Kala Karma Bertamu

Vania Faustin
Chapter #8

KILAS BALIK: 1998

Metta menatap jalanan yang melesat di bawah motor Randy, pikirannya penuh dengan berbagai kemungkinan. Zidan tidak pernah terlihat seperti seseorang yang akan pergi begitu saja. Tapi nyatanya, dia menghilang tanpa kabar. Dan yang lebih aneh lagi, dia tidak hanya sekadar menjauh. Dia melarikan diri. Ada sesuatu yang tidak beres di sini. 

Saat mereka tiba di pinggiran kota Bandung, mereka mulai mencari alamat yang diberikan oleh ayah Zidan. Gang-gang sempit, deretan kontrakan sederhana, aroma khas makanan kaki lima yang menguar dari warung-warung tenda.

Akhirnya, mereka berhenti di depan sebuah rumah kontrakan kecil dengan pintu kayu yang sedikit lapuk. Metta turun lebih dulu, sementara Randy mematikan mesin motornya. 

“Ini bener, kan?” tanya Randy memastikan. 

Metta mengangguk sambil mengecek kembali catatan alamatnya. Ia melangkah ke depan dan mengetuk pintu. Tak ada jawaban. 

Ia mengetuk lagi, kali ini lebih keras. “Zidan?” 

Hening. Metta dan Randy saling berpandangan. Kemudian Metta menempelkan telinga ke pintu. Ada suara TV, Zidan pasti ada di dalam.

“Ini gue, Randy sama Metta,” ujar Randy, mencoba lagi.

Beberapa detik kemudian, suara kunci diputar. Pintu terbuka. Bukan Zidan yang berdiri di ambang pintu, melainkan seorang perempuan. Ia mengenakan daster lusuh bermotif bunga, rambutnya dikuncir seadanya, wajahnya polos tanpa riasan.

Metta membeku. Randy menoleh padanya. “Ta, kayaknya salah.”

Perempuan itu mengerutkan dahi. “Ada apa, ya?”

Randy buru-buru menarik tangan Metta. “Maaf, kayaknya kita salah alamat!”

Metta menepis tangan Randy. “Tunggu!” Ia menatap perempuan itu. “Maaf, ini tempat tinggalnya Zidan Akbar bukan?”

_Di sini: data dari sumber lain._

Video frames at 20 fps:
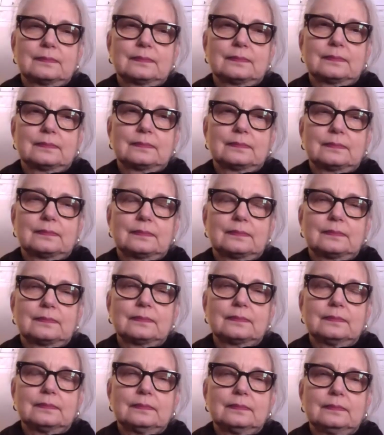
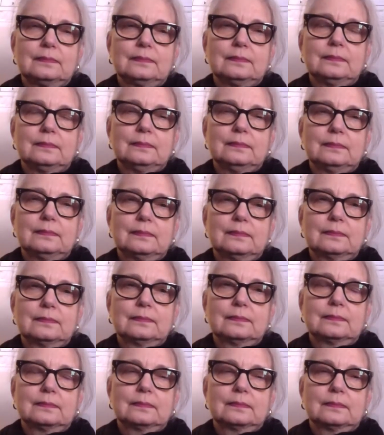
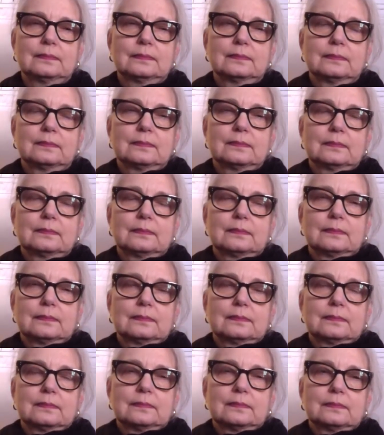
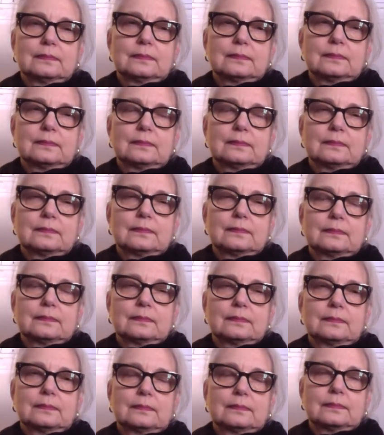
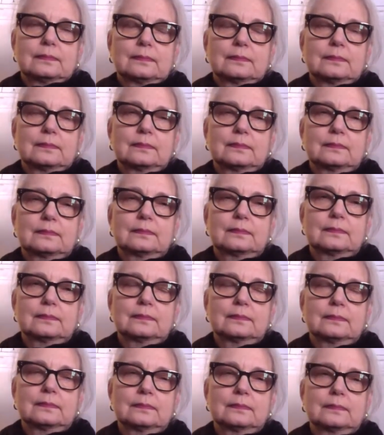
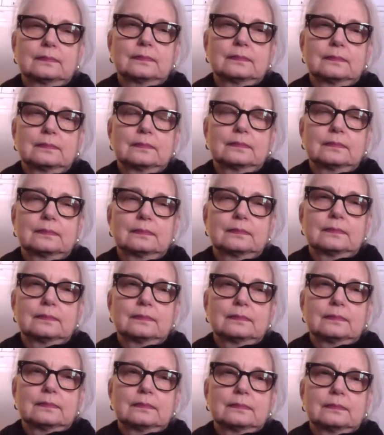
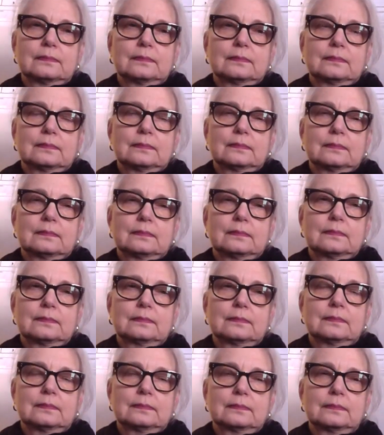
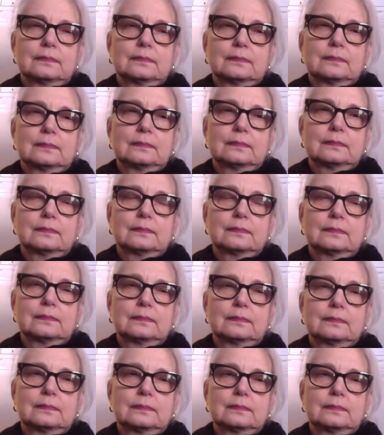This person isn't speaking.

Perempuan itu tersenyum tipis. “Oh, iya. Zidan tinggal di sini.”

Mata Metta dan Randy bertemu dalam kebingungan. Randy maju selangkah. “Zidannya ada?”

“Lagi kerja. Harusnya sih sebentar lagi pulang.” Perempuan itu tersenyum lebih lebar. “Mau nunggu di dalam?”

Randy mengangguk tanpa pikir panjang. “Boleh.”

Metta menatapnya tajam, tidak setuju. Tapi terlambat—perempuan itu sudah mempersilakan mereka masuk. Mereka melepas sandal dan memasuki kamar yang lebih luas dari dugaan. Ini lebih mirip kontrakan. Ada dapur kecil, kamar mandi dalam, dan ruang tidur yang cukup besar.

Metta kembali memperhatikan gerak-gerik perempuan itu. Dari cara bicaranya, sepertinya ia satu kampung dengan Zidan—mereka memiliki aksen yang sama.

“Maaf berantakan,” perempuan itu berkata sambil membereskan beberapa piring dan gelas yang tercecer di lantai.

Metta tersenyum tipis, meski pikirannya masih terombang-ambing. Lalu pandangannya jatuh ke dinding. Dan dunianya seakan berhenti berputar.

“Ya Tuhan, Randy…” Suaranya nyaris tak terdengar.

Di dinding, tergantung sebuah foto pernikahan.